La enfermedad es la forma física de la mentira.
Esta frase resplandeció como una nova en el horizonte de su pensar y Usha permaneció muy quieta observándola, gozando la explosión reveladora de aquel sol lejano.
«Pero… ¿por qué acepta el cuerpo la mentira?» —se preguntó entonces.
Y comprendió que esta era la última llave de la revelación. El enigma se alzó ante ella como un inmenso portal de bronce, colosal y cerrado.
Usha salió por fin del agua, insensible a la baja temperatura de la mañana y arrebujada en un sari de niebla. Le era fácil entender ahora por qué el frío y el esfuerzo, insospechadamente, tenían efectos tan salutíferos sobre su carne condenada: con ellos, o mejor contra ellos, en el acto mismo de superarlos, de rechazar el límite que suponían para el cuerpo, la consciencia física se expandía y recobraba su estado natural. También esta era sed de infinito, voluntad de trascender todo límite impuesto… y para ella, al igual que la enfermedad, también el cansancio, el frío, el dolor, constituían otras tantas formas de la mentira.
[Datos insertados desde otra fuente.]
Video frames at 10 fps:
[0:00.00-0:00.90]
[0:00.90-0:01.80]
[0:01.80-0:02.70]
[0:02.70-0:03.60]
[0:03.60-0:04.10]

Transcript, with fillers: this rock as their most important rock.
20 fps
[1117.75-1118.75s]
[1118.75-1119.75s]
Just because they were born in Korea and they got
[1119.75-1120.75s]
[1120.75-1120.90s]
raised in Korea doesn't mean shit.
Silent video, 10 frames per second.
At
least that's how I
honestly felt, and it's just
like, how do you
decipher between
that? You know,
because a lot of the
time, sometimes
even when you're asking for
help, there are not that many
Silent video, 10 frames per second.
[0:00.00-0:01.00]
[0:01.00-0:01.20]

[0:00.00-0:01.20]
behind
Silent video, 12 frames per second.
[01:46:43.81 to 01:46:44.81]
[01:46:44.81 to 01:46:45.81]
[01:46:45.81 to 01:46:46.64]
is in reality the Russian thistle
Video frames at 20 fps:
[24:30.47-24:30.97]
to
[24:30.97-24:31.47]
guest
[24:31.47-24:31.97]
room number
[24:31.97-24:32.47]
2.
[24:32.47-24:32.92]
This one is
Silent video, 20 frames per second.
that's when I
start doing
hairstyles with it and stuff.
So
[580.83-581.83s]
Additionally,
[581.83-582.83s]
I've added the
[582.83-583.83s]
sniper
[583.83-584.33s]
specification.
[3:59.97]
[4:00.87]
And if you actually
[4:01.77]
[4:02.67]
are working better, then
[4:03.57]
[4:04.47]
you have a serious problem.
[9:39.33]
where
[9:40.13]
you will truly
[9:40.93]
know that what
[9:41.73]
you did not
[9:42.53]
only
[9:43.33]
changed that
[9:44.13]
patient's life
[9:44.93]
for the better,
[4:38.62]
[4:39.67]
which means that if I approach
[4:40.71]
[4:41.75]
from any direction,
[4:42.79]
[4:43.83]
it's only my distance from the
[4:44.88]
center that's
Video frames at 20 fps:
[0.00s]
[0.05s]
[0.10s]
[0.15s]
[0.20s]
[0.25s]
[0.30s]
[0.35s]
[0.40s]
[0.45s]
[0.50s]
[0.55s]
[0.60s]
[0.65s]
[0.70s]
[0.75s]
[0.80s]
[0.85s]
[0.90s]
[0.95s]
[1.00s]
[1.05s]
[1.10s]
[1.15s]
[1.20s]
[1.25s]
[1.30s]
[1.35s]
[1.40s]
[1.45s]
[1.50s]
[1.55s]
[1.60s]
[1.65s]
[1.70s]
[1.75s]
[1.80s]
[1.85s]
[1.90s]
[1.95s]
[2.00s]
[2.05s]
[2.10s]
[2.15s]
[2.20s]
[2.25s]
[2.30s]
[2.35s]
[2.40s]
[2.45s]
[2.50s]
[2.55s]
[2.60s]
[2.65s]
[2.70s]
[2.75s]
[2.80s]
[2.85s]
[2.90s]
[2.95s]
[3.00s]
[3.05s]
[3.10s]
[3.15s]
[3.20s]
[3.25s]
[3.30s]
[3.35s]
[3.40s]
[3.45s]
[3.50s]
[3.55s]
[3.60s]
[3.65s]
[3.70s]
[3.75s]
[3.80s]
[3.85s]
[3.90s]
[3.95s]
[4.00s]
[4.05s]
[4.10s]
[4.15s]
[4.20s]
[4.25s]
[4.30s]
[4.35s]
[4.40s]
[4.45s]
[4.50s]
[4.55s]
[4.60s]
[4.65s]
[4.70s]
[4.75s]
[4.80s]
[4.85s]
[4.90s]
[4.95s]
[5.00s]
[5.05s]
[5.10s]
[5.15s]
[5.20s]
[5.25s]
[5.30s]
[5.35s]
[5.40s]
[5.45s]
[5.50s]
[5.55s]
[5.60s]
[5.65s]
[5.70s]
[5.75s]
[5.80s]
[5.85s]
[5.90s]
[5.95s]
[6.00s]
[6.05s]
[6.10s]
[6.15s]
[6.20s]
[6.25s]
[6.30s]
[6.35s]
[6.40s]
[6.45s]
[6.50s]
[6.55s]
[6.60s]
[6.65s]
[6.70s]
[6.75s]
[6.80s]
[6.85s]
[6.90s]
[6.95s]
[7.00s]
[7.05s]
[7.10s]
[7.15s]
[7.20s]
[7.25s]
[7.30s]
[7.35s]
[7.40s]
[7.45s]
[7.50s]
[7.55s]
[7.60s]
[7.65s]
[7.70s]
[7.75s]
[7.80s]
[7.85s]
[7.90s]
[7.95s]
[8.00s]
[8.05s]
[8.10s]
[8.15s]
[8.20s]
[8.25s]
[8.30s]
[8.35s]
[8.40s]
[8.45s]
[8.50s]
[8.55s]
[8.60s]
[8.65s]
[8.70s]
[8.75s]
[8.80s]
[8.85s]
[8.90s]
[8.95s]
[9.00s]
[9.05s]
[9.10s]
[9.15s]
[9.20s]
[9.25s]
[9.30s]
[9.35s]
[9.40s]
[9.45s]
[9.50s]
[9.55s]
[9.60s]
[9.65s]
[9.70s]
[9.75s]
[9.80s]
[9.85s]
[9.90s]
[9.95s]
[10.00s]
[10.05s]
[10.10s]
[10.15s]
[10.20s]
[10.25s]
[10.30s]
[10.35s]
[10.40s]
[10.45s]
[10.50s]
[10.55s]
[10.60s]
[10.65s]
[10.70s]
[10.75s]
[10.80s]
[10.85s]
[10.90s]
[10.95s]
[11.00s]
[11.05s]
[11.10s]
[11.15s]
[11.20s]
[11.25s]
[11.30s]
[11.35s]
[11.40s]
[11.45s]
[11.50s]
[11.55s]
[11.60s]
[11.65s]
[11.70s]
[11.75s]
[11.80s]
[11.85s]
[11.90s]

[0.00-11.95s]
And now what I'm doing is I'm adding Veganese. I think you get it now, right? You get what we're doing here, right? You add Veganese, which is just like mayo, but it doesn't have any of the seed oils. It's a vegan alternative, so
«Pero… ¿por qué acepta el cuerpo la mentira?» —volvió a Usha la pregunta.
Pero ya la niebla desaparecía y se sintió desnuda bajo el cataclismo de luz emergente. Miró su cuerpo. Le pareció delgado pero bello. Ajeno, e increíblemente bello; una manifestación de algo que la trascendía, un vehículo del Infinito.
Fuesen los que fuesen sus dolores, se dijo, valía la pena luchar por su inmortalidad.